◆ Exercise description: From the line with "[6:31.37-6:32.25]" to the line with "Transcript: olduğu zaman", output every line below exactly, both ends included. Skip the pictures.
START Provided material
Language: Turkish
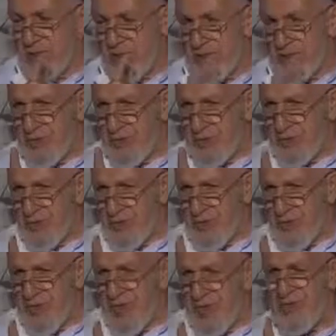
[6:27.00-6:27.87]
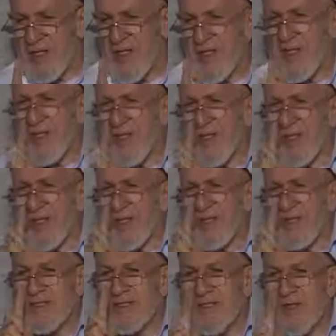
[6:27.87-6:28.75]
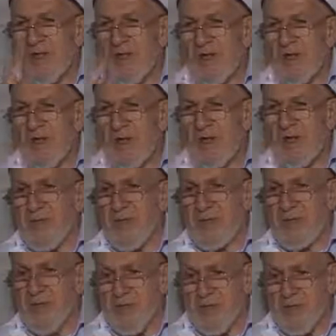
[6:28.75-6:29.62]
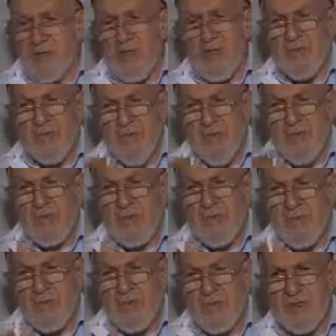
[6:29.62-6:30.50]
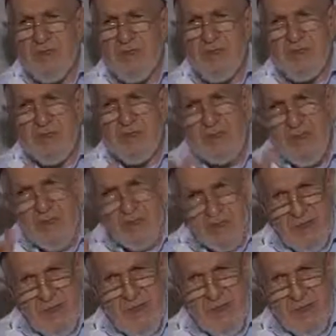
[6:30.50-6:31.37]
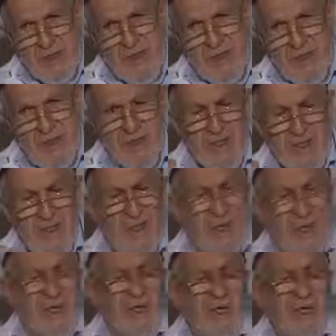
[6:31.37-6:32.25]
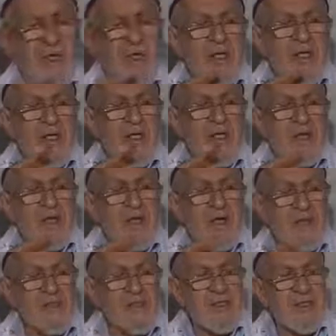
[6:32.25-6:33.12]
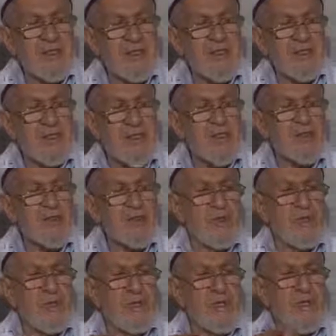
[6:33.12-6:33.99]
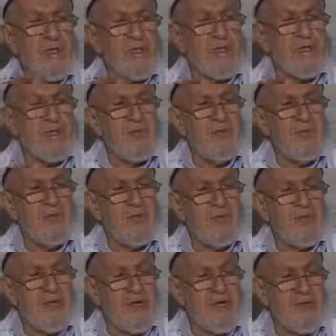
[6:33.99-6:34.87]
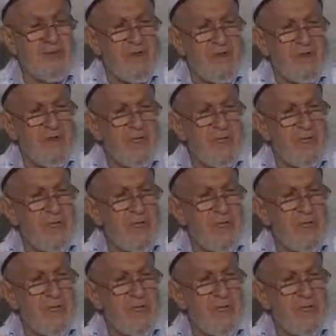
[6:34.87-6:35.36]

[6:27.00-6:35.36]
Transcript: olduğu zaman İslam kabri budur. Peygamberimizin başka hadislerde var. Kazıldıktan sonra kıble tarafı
END Provided material
START Provided material
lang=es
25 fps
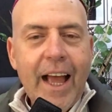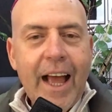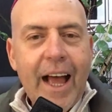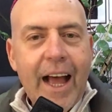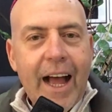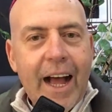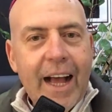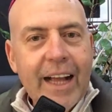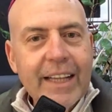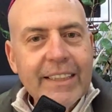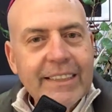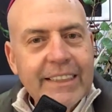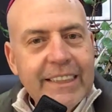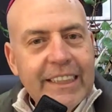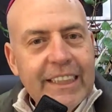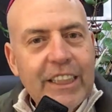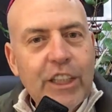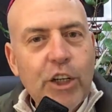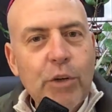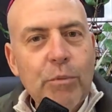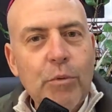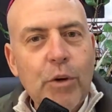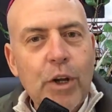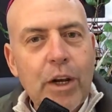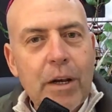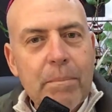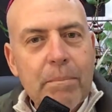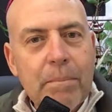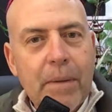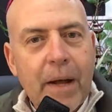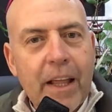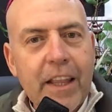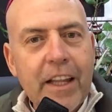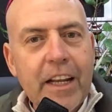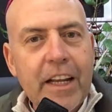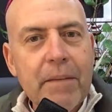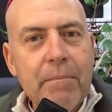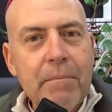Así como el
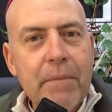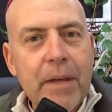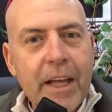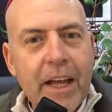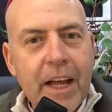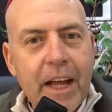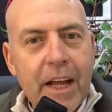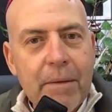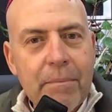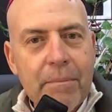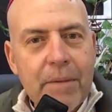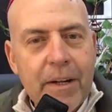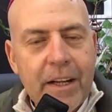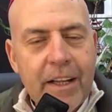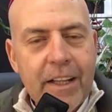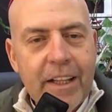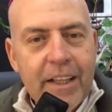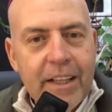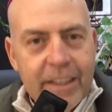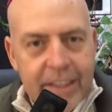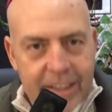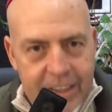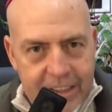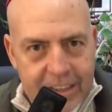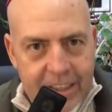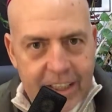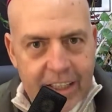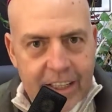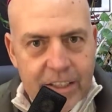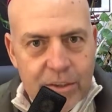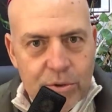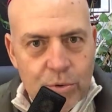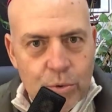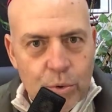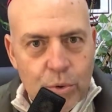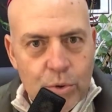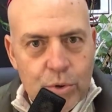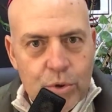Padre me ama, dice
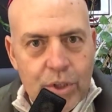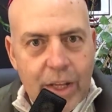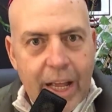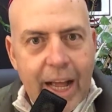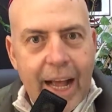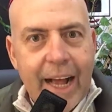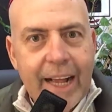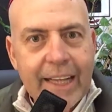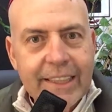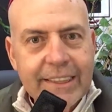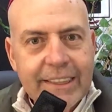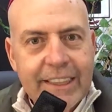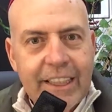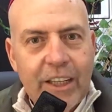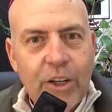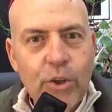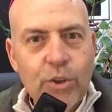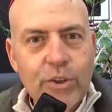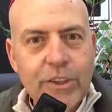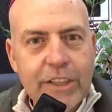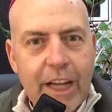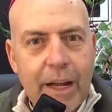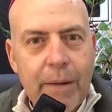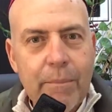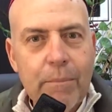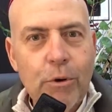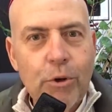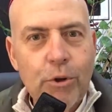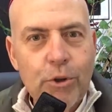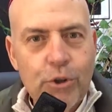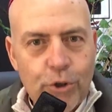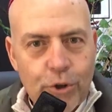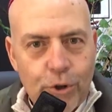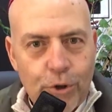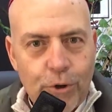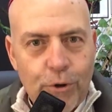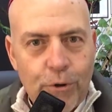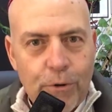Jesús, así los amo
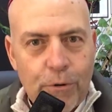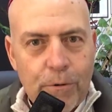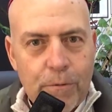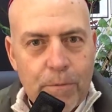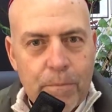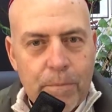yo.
END Provided material
◆ Solved problem:
[6:31.37-6:32.25]
[6:32.25-6:33.12]
[6:33.12-6:33.99]
[6:33.99-6:34.87]
[6:34.87-6:35.36]

[6:27.00-6:35.36]
Transcript: olduğu zaman İslam kabri budur. Peygamberimizin başka hadislerde var. Kazıldıktan sonra kıble tarafı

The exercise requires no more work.